| Source data |
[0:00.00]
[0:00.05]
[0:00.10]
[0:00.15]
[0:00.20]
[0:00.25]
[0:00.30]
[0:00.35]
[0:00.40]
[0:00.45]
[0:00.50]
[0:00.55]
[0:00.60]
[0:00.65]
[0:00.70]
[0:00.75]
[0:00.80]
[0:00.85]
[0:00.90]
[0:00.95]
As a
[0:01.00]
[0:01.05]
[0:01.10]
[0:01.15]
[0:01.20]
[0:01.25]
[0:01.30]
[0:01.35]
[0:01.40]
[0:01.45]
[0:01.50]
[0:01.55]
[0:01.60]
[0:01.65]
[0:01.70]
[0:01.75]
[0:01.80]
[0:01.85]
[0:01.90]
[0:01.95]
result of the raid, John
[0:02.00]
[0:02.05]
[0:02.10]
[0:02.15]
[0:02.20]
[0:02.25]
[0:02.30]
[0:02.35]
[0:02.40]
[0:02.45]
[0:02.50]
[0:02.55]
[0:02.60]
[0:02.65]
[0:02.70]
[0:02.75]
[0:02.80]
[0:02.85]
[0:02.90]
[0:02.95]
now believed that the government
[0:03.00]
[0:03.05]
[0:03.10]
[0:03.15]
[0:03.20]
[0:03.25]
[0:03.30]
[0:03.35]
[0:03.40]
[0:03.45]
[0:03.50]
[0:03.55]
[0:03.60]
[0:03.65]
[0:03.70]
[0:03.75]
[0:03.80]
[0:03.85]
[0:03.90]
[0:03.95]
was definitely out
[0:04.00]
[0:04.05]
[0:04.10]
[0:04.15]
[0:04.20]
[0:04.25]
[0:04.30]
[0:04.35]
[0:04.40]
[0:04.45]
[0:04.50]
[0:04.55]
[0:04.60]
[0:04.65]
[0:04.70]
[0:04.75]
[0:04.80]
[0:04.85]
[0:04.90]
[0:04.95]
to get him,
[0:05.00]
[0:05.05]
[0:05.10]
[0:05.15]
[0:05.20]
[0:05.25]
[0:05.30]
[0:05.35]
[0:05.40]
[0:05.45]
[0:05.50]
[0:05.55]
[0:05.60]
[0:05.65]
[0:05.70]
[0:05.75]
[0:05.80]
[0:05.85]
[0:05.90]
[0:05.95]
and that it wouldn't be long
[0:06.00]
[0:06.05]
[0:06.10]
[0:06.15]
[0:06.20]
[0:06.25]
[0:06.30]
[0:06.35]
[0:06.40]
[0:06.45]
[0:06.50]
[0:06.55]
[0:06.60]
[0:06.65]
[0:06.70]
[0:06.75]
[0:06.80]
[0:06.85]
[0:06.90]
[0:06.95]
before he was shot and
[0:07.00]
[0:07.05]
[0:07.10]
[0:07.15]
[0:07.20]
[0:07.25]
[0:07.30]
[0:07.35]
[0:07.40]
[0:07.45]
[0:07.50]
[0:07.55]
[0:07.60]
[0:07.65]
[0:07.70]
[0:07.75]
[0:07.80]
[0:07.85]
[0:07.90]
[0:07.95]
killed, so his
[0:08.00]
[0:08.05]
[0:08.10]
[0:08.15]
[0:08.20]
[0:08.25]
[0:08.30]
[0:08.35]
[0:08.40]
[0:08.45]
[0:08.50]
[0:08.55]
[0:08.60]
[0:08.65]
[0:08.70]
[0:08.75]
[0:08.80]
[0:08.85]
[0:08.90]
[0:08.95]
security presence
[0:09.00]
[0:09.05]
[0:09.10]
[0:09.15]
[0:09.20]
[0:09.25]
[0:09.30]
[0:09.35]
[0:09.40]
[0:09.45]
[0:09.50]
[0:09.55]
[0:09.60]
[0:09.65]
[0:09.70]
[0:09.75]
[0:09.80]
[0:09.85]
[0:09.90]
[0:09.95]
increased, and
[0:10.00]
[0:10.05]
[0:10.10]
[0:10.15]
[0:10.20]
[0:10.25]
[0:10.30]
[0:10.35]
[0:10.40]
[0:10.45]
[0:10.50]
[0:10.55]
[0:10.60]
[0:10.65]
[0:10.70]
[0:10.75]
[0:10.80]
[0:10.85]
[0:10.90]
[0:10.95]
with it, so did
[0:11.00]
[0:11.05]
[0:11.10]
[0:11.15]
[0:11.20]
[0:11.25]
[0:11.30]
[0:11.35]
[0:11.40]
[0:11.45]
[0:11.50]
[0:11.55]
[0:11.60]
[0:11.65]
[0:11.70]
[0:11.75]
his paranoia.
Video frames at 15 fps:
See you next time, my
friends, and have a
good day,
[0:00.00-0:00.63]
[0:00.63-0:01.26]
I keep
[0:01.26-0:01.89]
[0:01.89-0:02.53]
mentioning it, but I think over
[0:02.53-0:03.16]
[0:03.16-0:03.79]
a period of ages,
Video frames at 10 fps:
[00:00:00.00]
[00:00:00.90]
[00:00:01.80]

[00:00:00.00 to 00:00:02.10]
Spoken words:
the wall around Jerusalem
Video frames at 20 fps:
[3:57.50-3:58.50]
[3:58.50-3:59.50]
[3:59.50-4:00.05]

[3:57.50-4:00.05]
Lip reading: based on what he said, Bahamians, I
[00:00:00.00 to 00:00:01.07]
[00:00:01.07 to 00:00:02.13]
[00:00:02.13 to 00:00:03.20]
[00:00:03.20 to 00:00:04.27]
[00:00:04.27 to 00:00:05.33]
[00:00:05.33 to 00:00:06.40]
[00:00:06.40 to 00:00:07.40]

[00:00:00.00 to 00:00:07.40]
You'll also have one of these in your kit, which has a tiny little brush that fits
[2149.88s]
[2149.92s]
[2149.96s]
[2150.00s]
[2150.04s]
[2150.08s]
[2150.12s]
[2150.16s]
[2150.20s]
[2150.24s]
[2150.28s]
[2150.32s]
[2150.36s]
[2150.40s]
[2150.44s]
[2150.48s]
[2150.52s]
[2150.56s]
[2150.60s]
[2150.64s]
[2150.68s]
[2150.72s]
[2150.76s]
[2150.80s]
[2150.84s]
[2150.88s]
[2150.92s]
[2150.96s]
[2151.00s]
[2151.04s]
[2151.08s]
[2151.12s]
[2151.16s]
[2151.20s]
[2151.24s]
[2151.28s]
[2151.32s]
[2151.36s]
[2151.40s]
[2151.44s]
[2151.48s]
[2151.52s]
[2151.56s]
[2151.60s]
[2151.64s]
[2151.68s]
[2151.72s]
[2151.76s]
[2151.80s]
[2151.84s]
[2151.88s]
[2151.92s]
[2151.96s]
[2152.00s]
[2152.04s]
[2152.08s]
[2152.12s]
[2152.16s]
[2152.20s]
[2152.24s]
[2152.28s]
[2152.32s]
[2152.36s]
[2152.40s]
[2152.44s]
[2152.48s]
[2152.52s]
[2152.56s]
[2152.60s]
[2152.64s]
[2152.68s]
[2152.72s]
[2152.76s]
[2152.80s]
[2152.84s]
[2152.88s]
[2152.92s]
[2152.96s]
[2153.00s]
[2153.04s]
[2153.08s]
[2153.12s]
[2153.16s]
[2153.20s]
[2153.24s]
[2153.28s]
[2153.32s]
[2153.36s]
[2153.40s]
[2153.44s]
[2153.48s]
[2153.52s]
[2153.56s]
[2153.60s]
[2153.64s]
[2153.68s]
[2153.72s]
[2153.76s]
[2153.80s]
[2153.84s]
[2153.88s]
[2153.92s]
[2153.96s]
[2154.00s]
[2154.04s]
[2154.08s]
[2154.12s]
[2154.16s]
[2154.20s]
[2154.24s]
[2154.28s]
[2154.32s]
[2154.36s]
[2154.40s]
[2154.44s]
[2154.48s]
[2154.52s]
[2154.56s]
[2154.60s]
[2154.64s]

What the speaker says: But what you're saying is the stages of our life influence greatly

| PROBLEM STATEMENT |
Return each entry from above without altering a single character.

| RESULT OF THIS EXERCISE |
[0:00.00]
[0:00.05]
[0:00.10]
[0:00.15]
[0:00.20]
[0:00.25]
[0:00.30]
[0:00.35]
[0:00.40]
[0:00.45]
[0:00.50]
[0:00.55]
[0:00.60]
[0:00.65]
[0:00.70]
[0:00.75]
[0:00.80]
[0:00.85]
[0:00.90]
[0:00.95]
As a
[0:01.00]
[0:01.05]
[0:01.10]
[0:01.15]
[0:01.20]
[0:01.25]
[0:01.30]
[0:01.35]
[0:01.40]
[0:01.45]
[0:01.50]
[0:01.55]
[0:01.60]
[0:01.65]
[0:01.70]
[0:01.75]
[0:01.80]
[0:01.85]
[0:01.90]
[0:01.95]
result of the raid, John
[0:02.00]
[0:02.05]
[0:02.10]
[0:02.15]
[0:02.20]
[0:02.25]
[0:02.30]
[0:02.35]
[0:02.40]
[0:02.45]
[0:02.50]
[0:02.55]
[0:02.60]
[0:02.65]
[0:02.70]
[0:02.75]
[0:02.80]
[0:02.85]
[0:02.90]
[0:02.95]
now believed that the government
[0:03.00]
[0:03.05]
[0:03.10]
[0:03.15]
[0:03.20]
[0:03.25]
[0:03.30]
[0:03.35]
[0:03.40]
[0:03.45]
[0:03.50]
[0:03.55]
[0:03.60]
[0:03.65]
[0:03.70]
[0:03.75]
[0:03.80]
[0:03.85]
[0:03.90]
[0:03.95]
was definitely out
[0:04.00]
[0:04.05]
[0:04.10]
[0:04.15]
[0:04.20]
[0:04.25]
[0:04.30]
[0:04.35]
[0:04.40]
[0:04.45]
[0:04.50]
[0:04.55]
[0:04.60]
[0:04.65]
[0:04.70]
[0:04.75]
[0:04.80]
[0:04.85]
[0:04.90]
[0:04.95]
to get him,
[0:05.00]
[0:05.05]
[0:05.10]
[0:05.15]
[0:05.20]
[0:05.25]
[0:05.30]
[0:05.35]
[0:05.40]
[0:05.45]
[0:05.50]
[0:05.55]
[0:05.60]
[0:05.65]
[0:05.70]
[0:05.75]
[0:05.80]
[0:05.85]
[0:05.90]
[0:05.95]
and that it wouldn't be long
[0:06.00]
[0:06.05]
[0:06.10]
[0:06.15]
[0:06.20]
[0:06.25]
[0:06.30]
[0:06.35]
[0:06.40]
[0:06.45]
[0:06.50]
[0:06.55]
[0:06.60]
[0:06.65]
[0:06.70]
[0:06.75]
[0:06.80]
[0:06.85]
[0:06.90]
[0:06.95]
before he was shot and
[0:07.00]
[0:07.05]
[0:07.10]
[0:07.15]
[0:07.20]
[0:07.25]
[0:07.30]
[0:07.35]
[0:07.40]
[0:07.45]
[0:07.50]
[0:07.55]
[0:07.60]
[0:07.65]
[0:07.70]
[0:07.75]
[0:07.80]
[0:07.85]
[0:07.90]
[0:07.95]
killed, so his
[0:08.00]
[0:08.05]
[0:08.10]
[0:08.15]
[0:08.20]
[0:08.25]
[0:08.30]
[0:08.35]
[0:08.40]
[0:08.45]
[0:08.50]
[0:08.55]
[0:08.60]
[0:08.65]
[0:08.70]
[0:08.75]
[0:08.80]
[0:08.85]
[0:08.90]
[0:08.95]
security presence
[0:09.00]
[0:09.05]
[0:09.10]
[0:09.15]
[0:09.20]
[0:09.25]
[0:09.30]
[0:09.35]
[0:09.40]
[0:09.45]
[0:09.50]
[0:09.55]
[0:09.60]
[0:09.65]
[0:09.70]
[0:09.75]
[0:09.80]
[0:09.85]
[0:09.90]
[0:09.95]
increased, and
[0:10.00]
[0:10.05]
[0:10.10]
[0:10.15]
[0:10.20]
[0:10.25]
[0:10.30]
[0:10.35]
[0:10.40]
[0:10.45]
[0:10.50]
[0:10.55]
[0:10.60]
[0:10.65]
[0:10.70]
[0:10.75]
[0:10.80]
[0:10.85]
[0:10.90]
[0:10.95]
with it, so did
[0:11.00]
[0:11.05]
[0:11.10]
[0:11.15]
[0:11.20]
[0:11.25]
[0:11.30]
[0:11.35]
[0:11.40]
[0:11.45]
[0:11.50]
[0:11.55]
[0:11.60]
[0:11.65]
[0:11.70]
[0:11.75]
his paranoia.
Video frames at 15 fps:
See you next time, my
friends, and have a
good day,
[0:00.00-0:00.63]
[0:00.63-0:01.26]
I keep
[0:01.26-0:01.89]
[0:01.89-0:02.53]
mentioning it, but I think over
[0:02.53-0:03.16]
[0:03.16-0:03.79]
a period of ages,
Video frames at 10 fps:
[00:00:00.00]
[00:00:00.90]
[00:00:01.80]

[00:00:00.00 to 00:00:02.10]
Spoken words:
the wall around Jerusalem
Video frames at 20 fps:
[3:57.50-3:58.50]
[3:58.50-3:59.50]
[3:59.50-4:00.05]

[3:57.50-4:00.05]
Lip reading: based on what he said, Bahamians, I
[00:00:00.00 to 00:00:01.07]
[00:00:01.07 to 00:00:02.13]
[00:00:02.13 to 00:00:03.20]
[00:00:03.20 to 00:00:04.27]
[00:00:04.27 to 00:00:05.33]
[00:00:05.33 to 00:00:06.40]
[00:00:06.40 to 00:00:07.40]

[00:00:00.00 to 00:00:07.40]
You'll also have one of these in your kit, which has a tiny little brush that fits
[2149.88s]
[2149.92s]
[2149.96s]
[2150.00s]
[2150.04s]
[2150.08s]
[2150.12s]
[2150.16s]
[2150.20s]
[2150.24s]
[2150.28s]
[2150.32s]
[2150.36s]
[2150.40s]
[2150.44s]
[2150.48s]
[2150.52s]
[2150.56s]
[2150.60s]
[2150.64s]
[2150.68s]
[2150.72s]
[2150.76s]
[2150.80s]
[2150.84s]
[2150.88s]
[2150.92s]
[2150.96s]
[2151.00s]
[2151.04s]
[2151.08s]
[2151.12s]
[2151.16s]
[2151.20s]
[2151.24s]
[2151.28s]
[2151.32s]
[2151.36s]
[2151.40s]
[2151.44s]
[2151.48s]
[2151.52s]
[2151.56s]
[2151.60s]
[2151.64s]
[2151.68s]
[2151.72s]
[2151.76s]
[2151.80s]
[2151.84s]
[2151.88s]
[2151.92s]
[2151.96s]
[2152.00s]
[2152.04s]
[2152.08s]
[2152.12s]
[2152.16s]
[2152.20s]
[2152.24s]
[2152.28s]
[2152.32s]
[2152.36s]
[2152.40s]
[2152.44s]
[2152.48s]
[2152.52s]
[2152.56s]
[2152.60s]
[2152.64s]
[2152.68s]
[2152.72s]
[2152.76s]
[2152.80s]
[2152.84s]
[2152.88s]
[2152.92s]
[2152.96s]
[2153.00s]
[2153.04s]
[2153.08s]
[2153.12s]
[2153.16s]
[2153.20s]
[2153.24s]
[2153.28s]
[2153.32s]
[2153.36s]
[2153.40s]
[2153.44s]
[2153.48s]
[2153.52s]
[2153.56s]
[2153.60s]
[2153.64s]
[2153.68s]
[2153.72s]
[2153.76s]
[2153.80s]
[2153.84s]
[2153.88s]
[2153.92s]
[2153.96s]
[2154.00s]
[2154.04s]
[2154.08s]
[2154.12s]
[2154.16s]
[2154.20s]
[2154.24s]
[2154.28s]
[2154.32s]
[2154.36s]
[2154.40s]
[2154.44s]
[2154.48s]
[2154.52s]
[2154.56s]
[2154.60s]
[2154.64s]

What the speaker says: But what you're saying is the stages of our life influence greatly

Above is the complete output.